A Company Defined by Grand Theft Auto
Take-Two Interactive has built a broad portfolio around franchises like NBA 2K and Red Dead Redemption, but Grand Theft Auto remains its economic center of gravity. Analysts are overwhelmingly bullish on the stock, with a strong majority rating it a buy and projecting substantial upside from current levels. Yet that optimism is tethered to a single blockbuster: GTA 6. The sequel has already been delayed multiple times, with the release now targeted for late November. Each slip has shaken market confidence and shaved value from the share price, underlining how tightly Take-Two’s growth narrative is tied to one title. Management is still guiding for robust net bookings growth, but the most aggressive expansion in future years effectively assumes that GTA 6 lands on time, performs exceptionally well, and sustains engagement for years—raising the stakes for both investors and the studio.

GTA Online Revenue Shows How Big the Grand Theft Auto Business Has Become
If investors are betting so heavily on GTA 6, it is because GTA Online has already proven how lucrative the Grand Theft Auto business can be. Leaked Rockstar data indicated that GTA Online generated more than USD 5 billion (approx. RM23 billion) from in-game purchases over roughly a decade. Even more striking, the game is still bringing in over USD 1 million (approx. RM4.6 million) per day from recurring spending, years after launch. That kind of GTA Online revenue has shaped Take-Two’s broader strategy around live services and recurring consumption. It also explains why delays to the next instalment worry shareholders less than a collapse in engagement would. As long as players remain locked into this digital ecosystem, Take-Two enjoys steady cash flows that can bridge long development cycles—though it also raises questions about how much GTA 6 will lean into similar monetisation.

Why Take-Two’s CEO Says AI Can’t Build a GTA 6-Scale Game
Against this financial backdrop, CEO Strauss Zelnick is trying to reset expectations around AI in game development. Speaking at a recent event, he argued that panic about AI replacing creative workers is overblown and called the idea that generative AI could produce a game on the scale of GTA 6 “laughable.” According to Zelnick, Rockstar is crafting its new version of Vice City “building by building, street by street,” with generative AI playing “zero part” in the creative core.
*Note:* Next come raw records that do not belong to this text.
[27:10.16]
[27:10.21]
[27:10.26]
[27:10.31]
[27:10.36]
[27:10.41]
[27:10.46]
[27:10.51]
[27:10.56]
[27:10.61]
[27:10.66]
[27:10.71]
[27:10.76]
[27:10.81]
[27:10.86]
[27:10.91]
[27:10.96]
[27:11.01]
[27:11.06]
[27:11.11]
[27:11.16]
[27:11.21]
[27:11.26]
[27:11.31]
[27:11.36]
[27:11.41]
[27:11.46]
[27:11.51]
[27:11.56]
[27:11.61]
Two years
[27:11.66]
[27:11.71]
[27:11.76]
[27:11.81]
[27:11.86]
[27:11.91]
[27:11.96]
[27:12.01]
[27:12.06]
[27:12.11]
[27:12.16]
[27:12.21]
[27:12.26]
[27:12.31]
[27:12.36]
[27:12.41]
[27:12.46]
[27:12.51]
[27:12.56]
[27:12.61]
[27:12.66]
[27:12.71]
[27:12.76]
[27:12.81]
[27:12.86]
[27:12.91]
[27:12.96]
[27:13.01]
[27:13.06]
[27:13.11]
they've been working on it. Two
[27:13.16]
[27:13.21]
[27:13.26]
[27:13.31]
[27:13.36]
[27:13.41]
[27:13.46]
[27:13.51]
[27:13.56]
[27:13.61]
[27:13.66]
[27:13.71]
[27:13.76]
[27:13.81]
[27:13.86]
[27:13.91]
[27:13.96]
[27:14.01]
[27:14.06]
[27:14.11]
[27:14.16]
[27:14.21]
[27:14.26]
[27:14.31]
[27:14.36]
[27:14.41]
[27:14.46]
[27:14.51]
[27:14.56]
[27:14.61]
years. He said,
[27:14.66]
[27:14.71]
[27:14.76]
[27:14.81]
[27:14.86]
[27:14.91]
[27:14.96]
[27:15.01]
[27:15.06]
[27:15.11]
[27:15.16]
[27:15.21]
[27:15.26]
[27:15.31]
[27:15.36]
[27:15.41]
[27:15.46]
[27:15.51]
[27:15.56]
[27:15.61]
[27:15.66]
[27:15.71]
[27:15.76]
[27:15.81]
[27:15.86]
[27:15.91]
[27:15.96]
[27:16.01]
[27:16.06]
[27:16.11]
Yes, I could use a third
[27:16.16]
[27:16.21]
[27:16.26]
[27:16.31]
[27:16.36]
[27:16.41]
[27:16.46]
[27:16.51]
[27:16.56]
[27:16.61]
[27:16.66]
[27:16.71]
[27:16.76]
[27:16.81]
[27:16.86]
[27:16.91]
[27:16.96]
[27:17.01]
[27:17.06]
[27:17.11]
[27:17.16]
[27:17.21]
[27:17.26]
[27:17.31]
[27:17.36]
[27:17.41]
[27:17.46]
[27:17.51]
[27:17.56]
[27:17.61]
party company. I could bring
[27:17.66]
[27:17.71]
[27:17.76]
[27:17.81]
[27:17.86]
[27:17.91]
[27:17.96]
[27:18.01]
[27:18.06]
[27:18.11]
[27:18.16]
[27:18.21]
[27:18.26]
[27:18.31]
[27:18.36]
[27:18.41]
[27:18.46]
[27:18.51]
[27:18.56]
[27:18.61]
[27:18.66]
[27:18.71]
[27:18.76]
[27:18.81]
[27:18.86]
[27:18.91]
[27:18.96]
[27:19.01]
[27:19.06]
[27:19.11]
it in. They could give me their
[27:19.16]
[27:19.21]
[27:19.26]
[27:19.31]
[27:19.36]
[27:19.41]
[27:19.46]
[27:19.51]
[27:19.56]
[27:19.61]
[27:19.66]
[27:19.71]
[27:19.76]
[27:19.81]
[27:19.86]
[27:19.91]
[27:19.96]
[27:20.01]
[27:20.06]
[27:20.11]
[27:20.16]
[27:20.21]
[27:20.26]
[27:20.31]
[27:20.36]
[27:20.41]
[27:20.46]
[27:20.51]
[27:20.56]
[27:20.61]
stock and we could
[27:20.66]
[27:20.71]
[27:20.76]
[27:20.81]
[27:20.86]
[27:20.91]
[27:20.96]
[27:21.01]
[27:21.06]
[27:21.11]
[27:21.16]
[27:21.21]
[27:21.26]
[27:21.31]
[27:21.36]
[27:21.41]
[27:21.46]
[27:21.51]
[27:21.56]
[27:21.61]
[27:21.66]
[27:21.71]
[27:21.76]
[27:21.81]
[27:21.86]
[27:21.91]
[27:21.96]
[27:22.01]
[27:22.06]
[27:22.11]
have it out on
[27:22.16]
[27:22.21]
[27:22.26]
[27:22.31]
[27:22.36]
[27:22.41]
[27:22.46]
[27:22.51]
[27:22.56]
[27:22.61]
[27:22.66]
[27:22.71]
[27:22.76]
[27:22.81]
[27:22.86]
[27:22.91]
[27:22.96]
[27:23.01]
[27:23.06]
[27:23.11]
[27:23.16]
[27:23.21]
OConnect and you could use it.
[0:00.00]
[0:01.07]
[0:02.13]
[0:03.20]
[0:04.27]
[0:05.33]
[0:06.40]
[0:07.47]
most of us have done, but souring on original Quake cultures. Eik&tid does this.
Instead, Take-Two is redirecting AI to behind-the-scenes uses, with hundreds of pilots and implementations aimed at speeding up repetitive tasks rather than writing scripts or designing worlds. The message is clear: AI in game development is a productivity tool, not a substitute for the painstaking, handcrafted work that underpins a prestige project whose success is critical to Take-Two’s future.

Valuation, Concentration Risk and the GTA 6 Development Clock
Wall Street’s enthusiasm is tempered by concerns over valuation and concentration risk. Take-Two trades at a price-to-sales multiple near six times, compared with an industry average closer to 1.5 times. A discounted cash flow view may justify the stock, but that rich multiple shows investors are paying upfront for future hits rather than current performance. Those future hits are, in practice, shorthand for GTA 6. The game’s repeated delays—from an earlier target in autumn to new dates in late spring and then November—have become a live test of Take-Two’s ability to manage long, complex development cycles without losing investor trust. While recent quarters showed net bookings beating guidance and upgraded cash flow expectations, analysts know these numbers will be overshadowed if GTA 6 slips again, leaving Take-Two exposed to a single, massively hyped launch window.
What All This Means for Players and the Wider Industry
For players, the financial logic behind GTA 6 development suggests a game built as much for longevity as spectacle. GTA Online’s decade of success and enormous in-game spending all but guarantee that live-service design, evolving content, and post-launch monetisation will be central pillars of the next entry. That does not necessarily mean an aggressive free-to-play style approach, but it does mean that sustaining engagement will matter as much as day-one sales. Industry-wide, budgets for sprawling open-world titles continue to rise, tempting publishers to lean harder on AI to cut costs and accelerate production. Take-Two’s stance is that quality, brand reputation and carefully paced release cycles still trump raw speed. If GTA 6 launches polished, deeply detailed and primed for long-term updates, it will reinforce the idea that the biggest AAA worlds still require human-led craftsmanship—supported by AI, not replaced by it.